◆ **Action item**: Only lines with the word "says" are needed; collect each of them from the listing below.

┏━━

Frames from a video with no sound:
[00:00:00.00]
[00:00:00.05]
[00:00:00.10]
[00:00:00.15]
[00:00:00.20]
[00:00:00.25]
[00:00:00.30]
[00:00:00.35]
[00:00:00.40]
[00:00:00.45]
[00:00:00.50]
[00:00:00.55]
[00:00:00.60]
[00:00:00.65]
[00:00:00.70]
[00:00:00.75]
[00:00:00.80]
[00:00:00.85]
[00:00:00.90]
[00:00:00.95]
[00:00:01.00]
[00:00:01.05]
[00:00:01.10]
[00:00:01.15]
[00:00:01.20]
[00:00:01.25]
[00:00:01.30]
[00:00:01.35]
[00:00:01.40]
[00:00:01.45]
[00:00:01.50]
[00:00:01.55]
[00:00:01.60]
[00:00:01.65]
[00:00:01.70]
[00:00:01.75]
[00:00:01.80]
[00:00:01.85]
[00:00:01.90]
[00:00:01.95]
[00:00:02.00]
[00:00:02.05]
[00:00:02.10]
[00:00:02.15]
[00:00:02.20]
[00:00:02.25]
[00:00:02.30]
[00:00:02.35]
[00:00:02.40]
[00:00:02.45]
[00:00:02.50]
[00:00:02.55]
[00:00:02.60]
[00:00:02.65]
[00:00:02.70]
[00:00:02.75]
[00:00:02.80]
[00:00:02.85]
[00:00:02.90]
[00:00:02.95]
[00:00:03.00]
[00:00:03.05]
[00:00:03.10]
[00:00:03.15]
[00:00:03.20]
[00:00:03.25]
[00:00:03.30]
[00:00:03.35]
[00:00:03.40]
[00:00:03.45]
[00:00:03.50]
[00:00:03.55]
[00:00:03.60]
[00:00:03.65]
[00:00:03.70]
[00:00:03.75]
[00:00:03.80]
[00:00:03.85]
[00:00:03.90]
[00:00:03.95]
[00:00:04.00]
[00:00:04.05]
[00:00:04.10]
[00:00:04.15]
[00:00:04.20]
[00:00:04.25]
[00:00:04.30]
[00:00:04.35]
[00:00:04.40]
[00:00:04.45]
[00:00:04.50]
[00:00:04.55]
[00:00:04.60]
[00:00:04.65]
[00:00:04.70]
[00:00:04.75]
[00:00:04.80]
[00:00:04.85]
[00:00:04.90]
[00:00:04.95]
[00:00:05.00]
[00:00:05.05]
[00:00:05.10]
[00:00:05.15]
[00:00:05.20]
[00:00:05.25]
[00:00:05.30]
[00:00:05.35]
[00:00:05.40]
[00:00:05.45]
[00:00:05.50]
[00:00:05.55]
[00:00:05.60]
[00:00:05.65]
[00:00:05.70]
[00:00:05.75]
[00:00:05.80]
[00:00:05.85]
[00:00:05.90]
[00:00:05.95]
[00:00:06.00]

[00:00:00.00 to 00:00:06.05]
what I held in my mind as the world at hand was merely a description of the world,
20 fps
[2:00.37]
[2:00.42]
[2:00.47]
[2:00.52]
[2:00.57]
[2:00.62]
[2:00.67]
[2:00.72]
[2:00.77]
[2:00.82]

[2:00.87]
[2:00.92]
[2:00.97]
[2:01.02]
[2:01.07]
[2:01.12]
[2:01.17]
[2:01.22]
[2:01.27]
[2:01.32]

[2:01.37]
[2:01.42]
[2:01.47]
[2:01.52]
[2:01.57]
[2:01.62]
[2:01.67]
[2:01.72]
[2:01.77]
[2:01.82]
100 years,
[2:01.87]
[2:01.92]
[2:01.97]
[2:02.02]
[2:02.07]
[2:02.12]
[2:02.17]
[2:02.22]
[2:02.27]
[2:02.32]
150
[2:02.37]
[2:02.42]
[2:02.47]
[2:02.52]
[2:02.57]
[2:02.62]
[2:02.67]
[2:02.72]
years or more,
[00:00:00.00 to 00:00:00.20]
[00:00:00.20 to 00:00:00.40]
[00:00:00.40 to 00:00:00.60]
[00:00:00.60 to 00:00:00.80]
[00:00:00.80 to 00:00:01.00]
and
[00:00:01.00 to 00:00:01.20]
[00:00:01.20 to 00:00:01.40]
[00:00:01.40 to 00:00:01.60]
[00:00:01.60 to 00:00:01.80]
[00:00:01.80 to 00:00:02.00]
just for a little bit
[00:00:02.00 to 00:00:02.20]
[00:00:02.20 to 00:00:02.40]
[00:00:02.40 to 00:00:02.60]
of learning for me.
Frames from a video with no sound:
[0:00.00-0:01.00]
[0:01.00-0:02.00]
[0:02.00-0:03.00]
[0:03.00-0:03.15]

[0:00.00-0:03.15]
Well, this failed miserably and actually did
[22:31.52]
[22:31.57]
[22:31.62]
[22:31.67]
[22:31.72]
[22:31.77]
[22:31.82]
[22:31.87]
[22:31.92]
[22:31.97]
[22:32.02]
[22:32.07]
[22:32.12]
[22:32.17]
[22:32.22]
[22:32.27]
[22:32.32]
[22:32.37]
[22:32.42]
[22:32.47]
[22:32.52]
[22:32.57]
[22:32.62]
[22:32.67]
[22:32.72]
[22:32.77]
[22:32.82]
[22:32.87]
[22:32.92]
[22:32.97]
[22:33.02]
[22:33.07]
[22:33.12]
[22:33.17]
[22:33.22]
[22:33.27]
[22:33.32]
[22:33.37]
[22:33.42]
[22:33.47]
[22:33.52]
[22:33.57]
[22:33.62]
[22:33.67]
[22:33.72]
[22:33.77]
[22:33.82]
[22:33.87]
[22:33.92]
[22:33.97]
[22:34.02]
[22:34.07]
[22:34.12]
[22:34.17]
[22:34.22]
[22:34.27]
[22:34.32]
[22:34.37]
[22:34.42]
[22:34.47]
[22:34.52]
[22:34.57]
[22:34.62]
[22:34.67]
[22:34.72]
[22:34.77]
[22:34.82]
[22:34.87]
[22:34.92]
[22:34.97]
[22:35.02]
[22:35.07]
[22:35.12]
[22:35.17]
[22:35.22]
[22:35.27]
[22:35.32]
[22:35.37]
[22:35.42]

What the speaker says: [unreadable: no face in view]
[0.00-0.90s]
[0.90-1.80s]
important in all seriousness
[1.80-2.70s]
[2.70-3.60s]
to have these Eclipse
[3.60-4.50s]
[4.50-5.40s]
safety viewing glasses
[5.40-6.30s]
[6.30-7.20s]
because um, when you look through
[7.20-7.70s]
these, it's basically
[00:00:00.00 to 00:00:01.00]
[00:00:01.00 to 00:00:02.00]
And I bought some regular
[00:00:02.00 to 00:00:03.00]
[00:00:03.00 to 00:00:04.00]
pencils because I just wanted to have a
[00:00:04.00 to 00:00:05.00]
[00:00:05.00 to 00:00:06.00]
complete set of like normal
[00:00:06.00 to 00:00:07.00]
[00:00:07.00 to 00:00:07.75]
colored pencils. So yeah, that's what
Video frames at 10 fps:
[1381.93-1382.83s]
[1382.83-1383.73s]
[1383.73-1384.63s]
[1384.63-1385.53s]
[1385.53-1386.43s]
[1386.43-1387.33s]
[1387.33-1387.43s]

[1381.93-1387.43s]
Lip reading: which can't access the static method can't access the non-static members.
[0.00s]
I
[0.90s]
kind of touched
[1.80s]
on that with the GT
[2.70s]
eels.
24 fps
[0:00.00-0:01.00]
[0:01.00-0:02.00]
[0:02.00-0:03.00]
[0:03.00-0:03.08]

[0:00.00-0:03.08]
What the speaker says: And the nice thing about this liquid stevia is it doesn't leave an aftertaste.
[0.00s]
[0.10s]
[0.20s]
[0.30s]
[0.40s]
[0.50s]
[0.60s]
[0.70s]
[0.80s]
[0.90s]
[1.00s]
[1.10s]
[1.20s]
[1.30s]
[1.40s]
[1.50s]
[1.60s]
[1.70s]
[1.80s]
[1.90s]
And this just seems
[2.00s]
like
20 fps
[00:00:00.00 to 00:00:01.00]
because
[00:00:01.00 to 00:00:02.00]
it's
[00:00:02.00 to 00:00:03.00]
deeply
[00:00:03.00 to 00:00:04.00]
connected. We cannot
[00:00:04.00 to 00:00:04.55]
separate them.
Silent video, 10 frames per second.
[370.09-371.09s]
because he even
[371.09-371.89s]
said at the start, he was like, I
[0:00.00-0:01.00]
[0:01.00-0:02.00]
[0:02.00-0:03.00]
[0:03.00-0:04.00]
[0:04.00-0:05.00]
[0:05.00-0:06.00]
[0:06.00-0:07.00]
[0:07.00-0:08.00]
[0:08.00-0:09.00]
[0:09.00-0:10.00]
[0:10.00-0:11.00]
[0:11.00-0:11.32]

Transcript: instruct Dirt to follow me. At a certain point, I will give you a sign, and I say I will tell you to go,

┗━━

◆ **Written answer**:
What the speaker says: [unreadable: no face in view]
What the speaker says: And the nice thing about this liquid stevia is it doesn't leave an aftertaste.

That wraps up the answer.